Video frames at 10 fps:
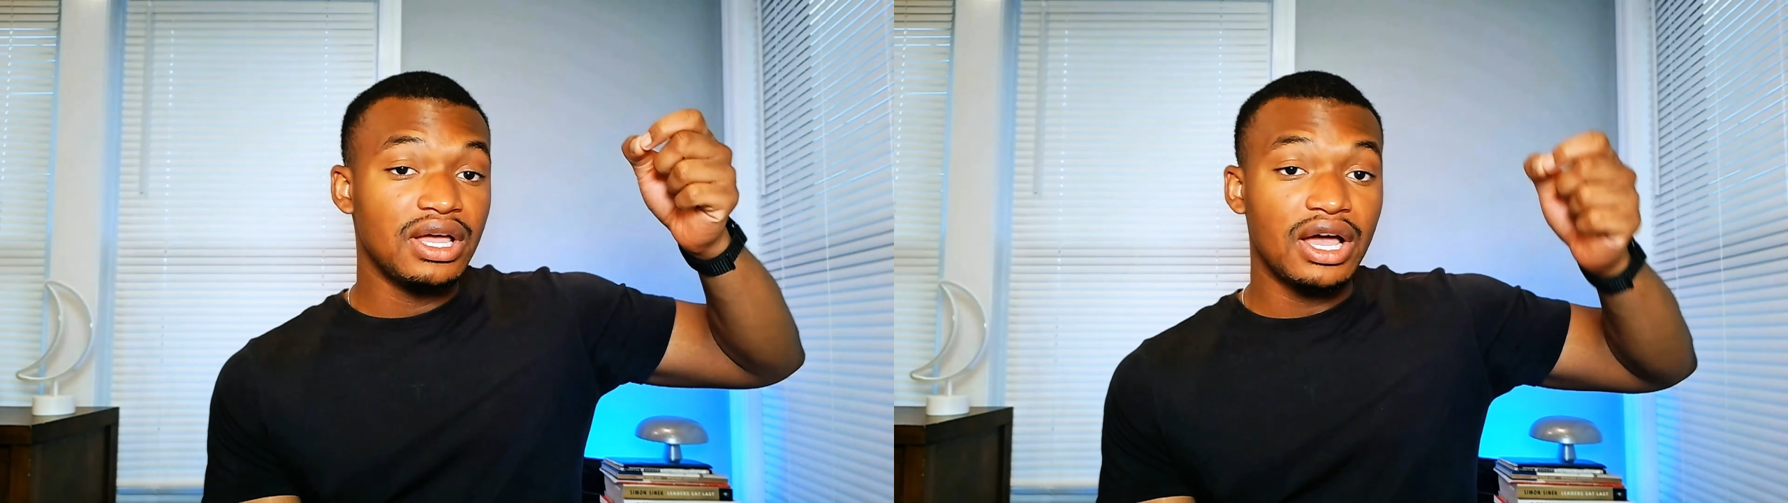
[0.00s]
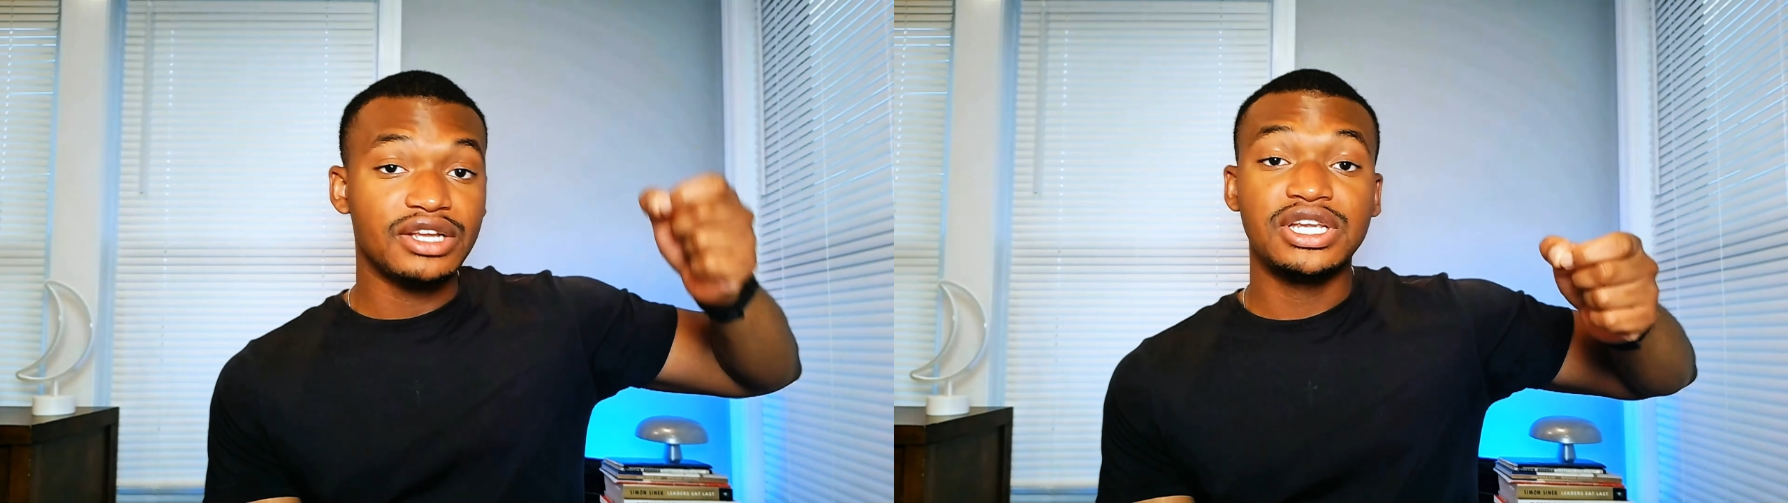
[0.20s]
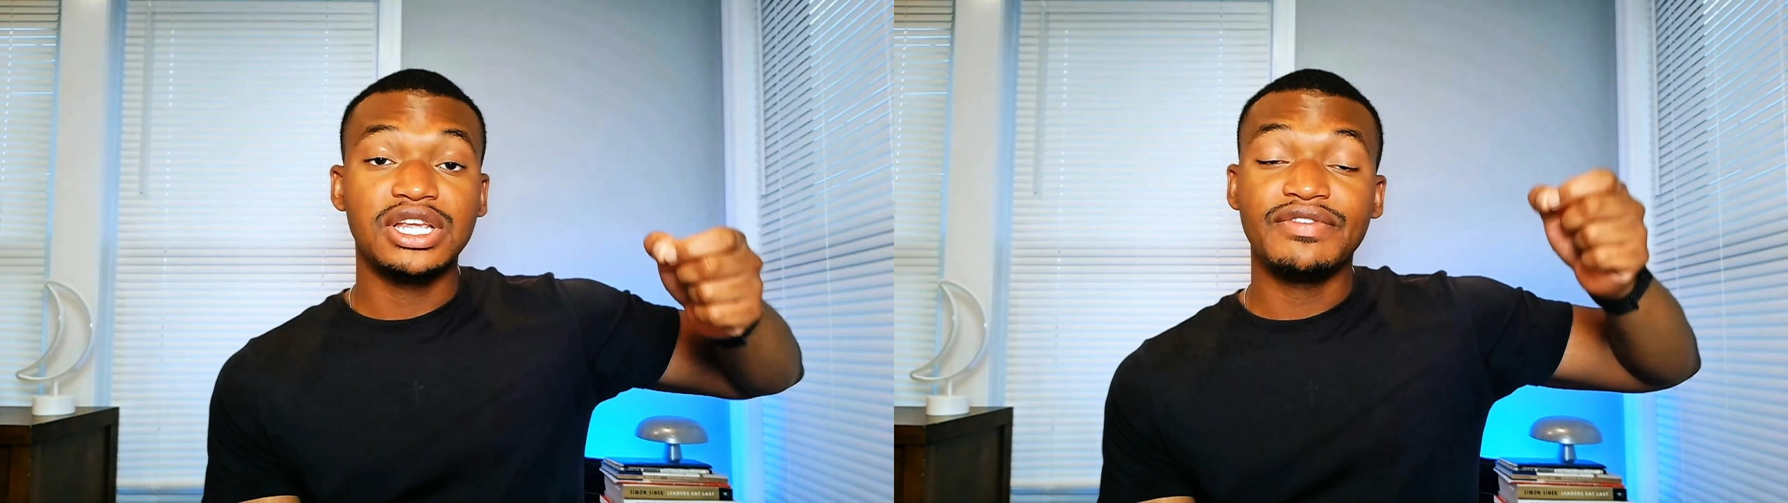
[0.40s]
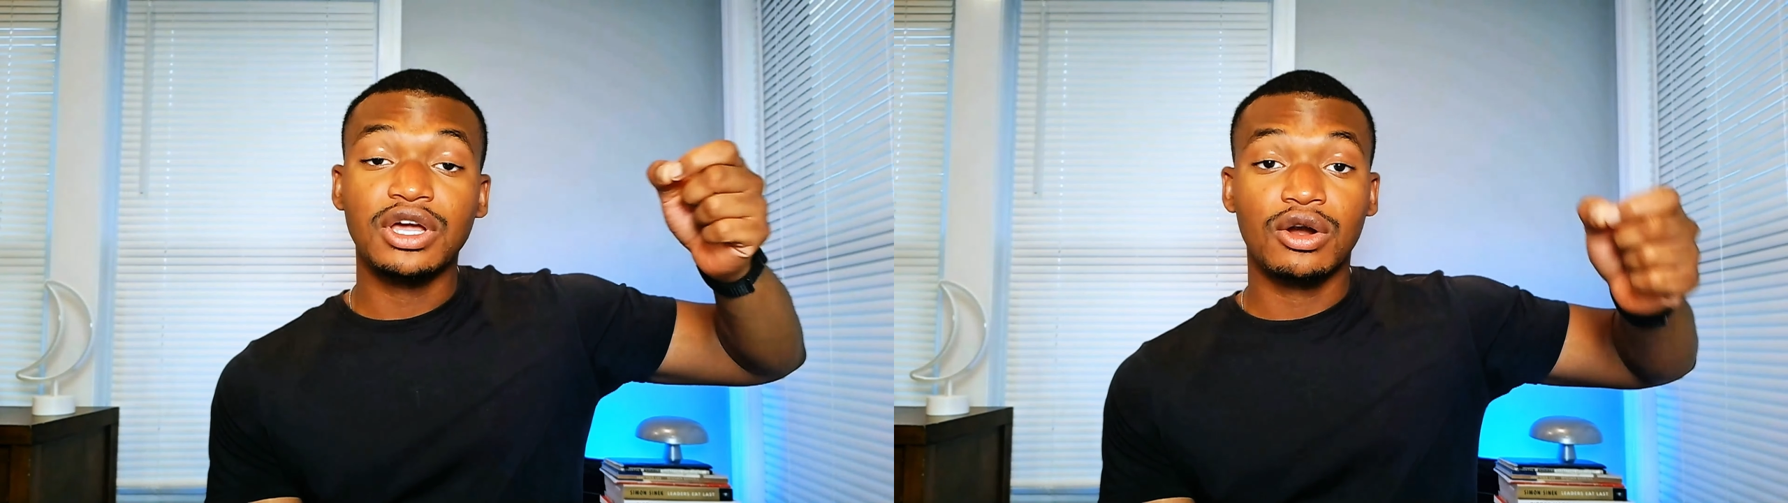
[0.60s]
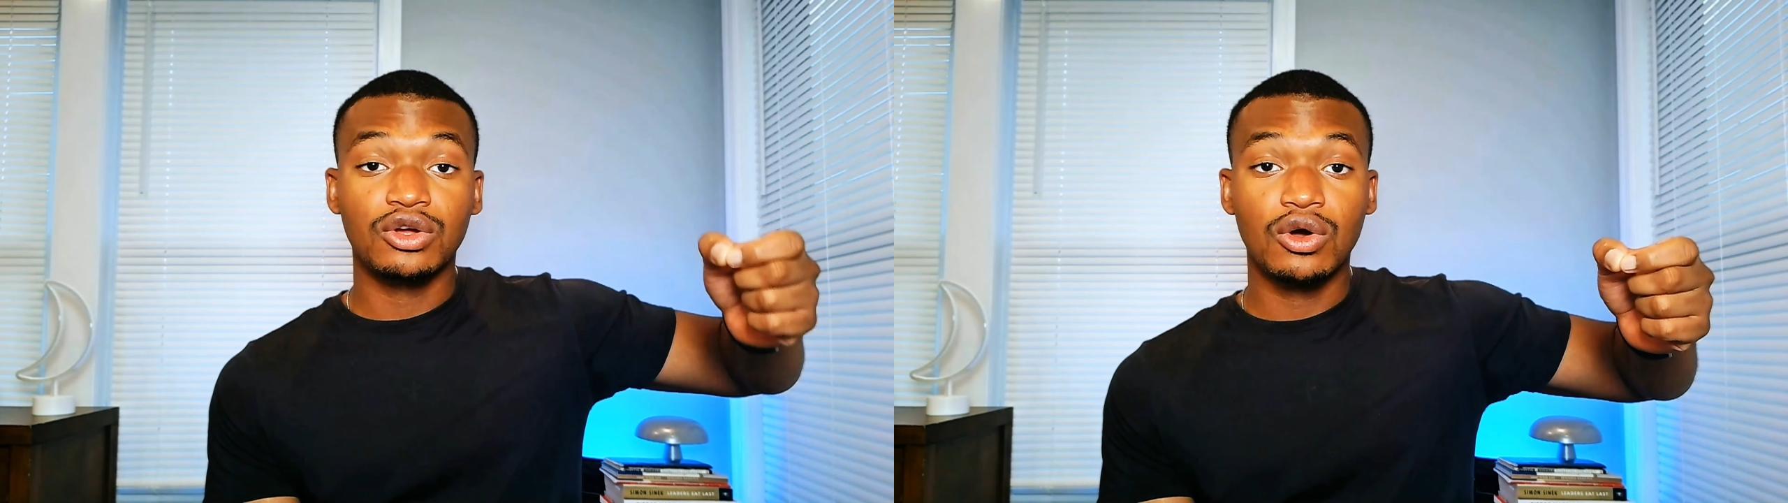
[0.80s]
achieving
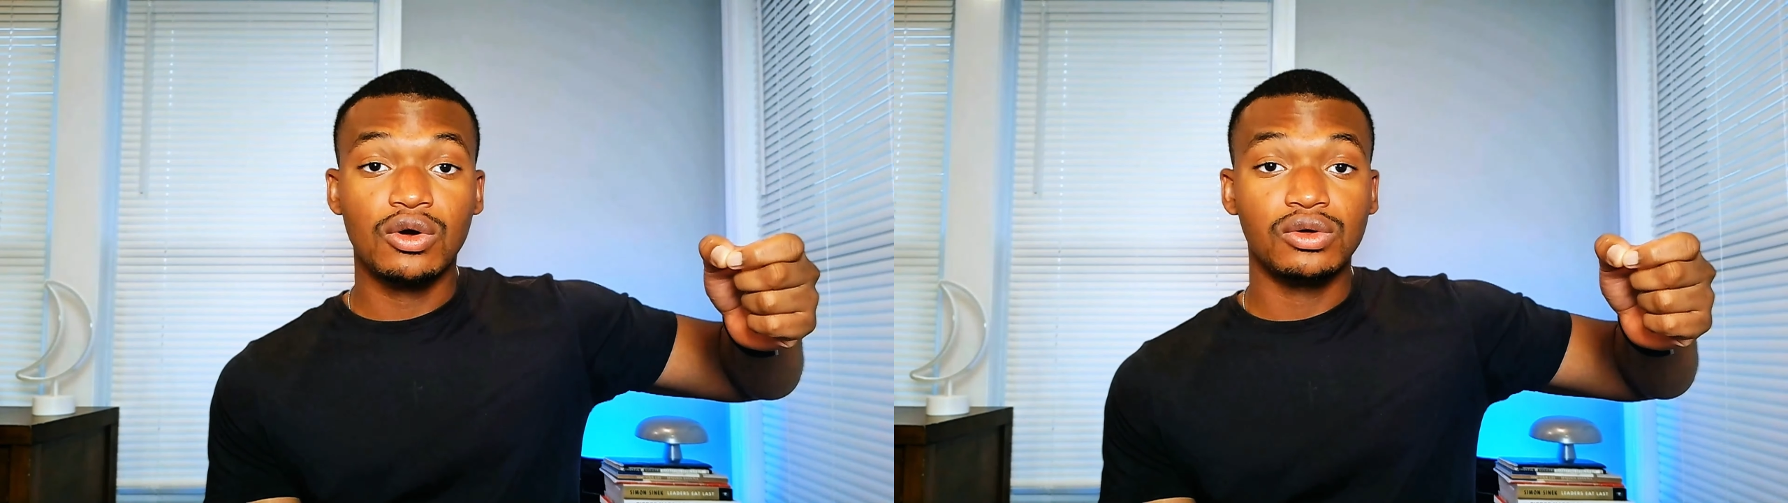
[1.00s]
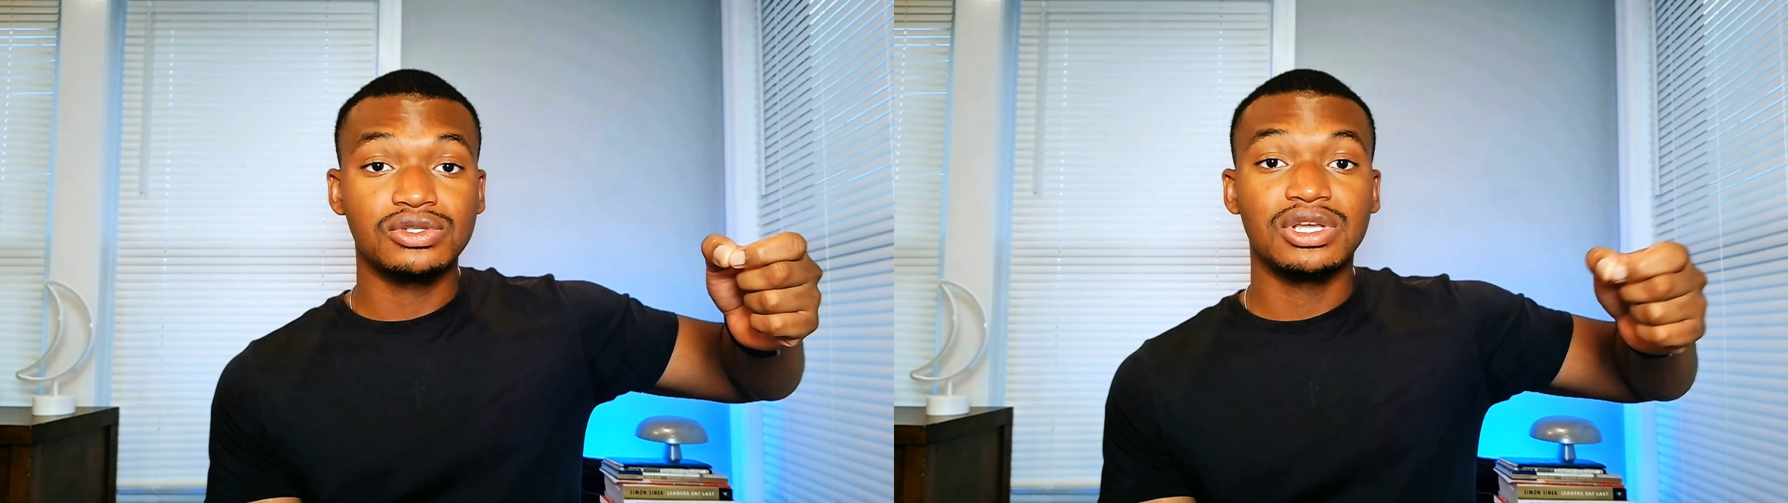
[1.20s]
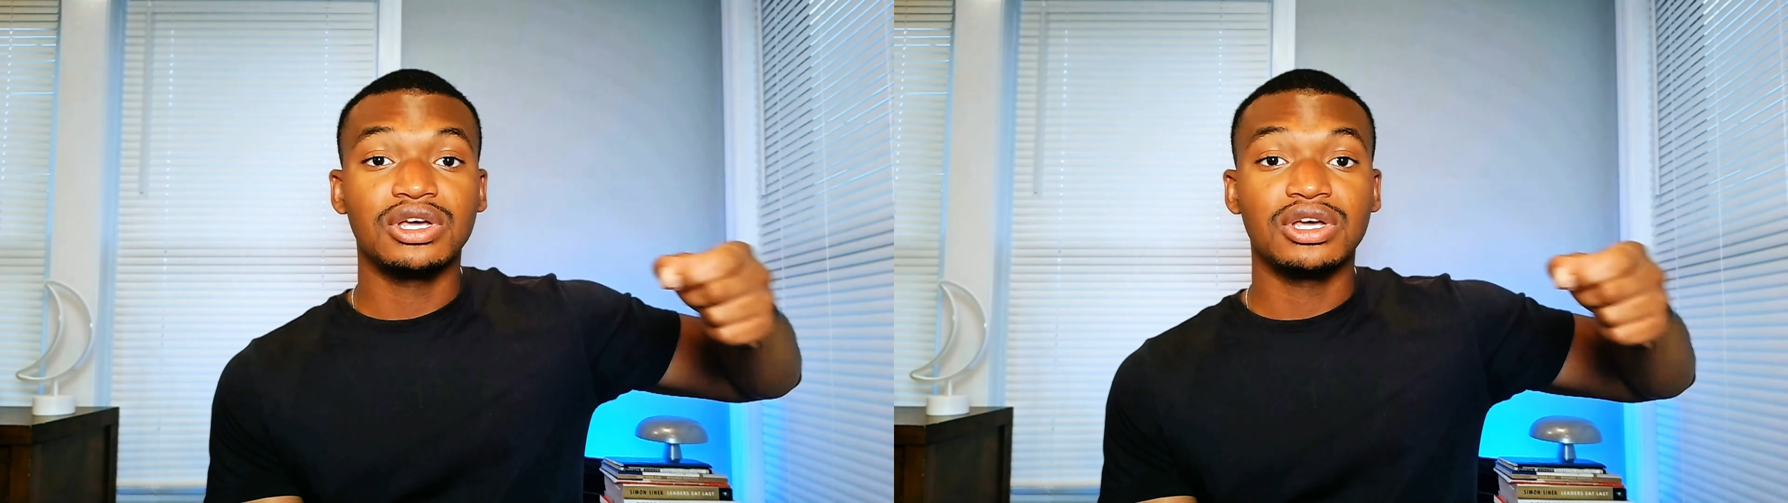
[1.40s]
our goals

_What you need to do_: I'd like the material repeated word for word, without the pictures it holds.

_The answer_:
Video frames at 10 fps:
[0.00s]
[0.20s]
[0.40s]
[0.60s]
[0.80s]
achieving
[1.00s]
[1.20s]
[1.40s]
our goals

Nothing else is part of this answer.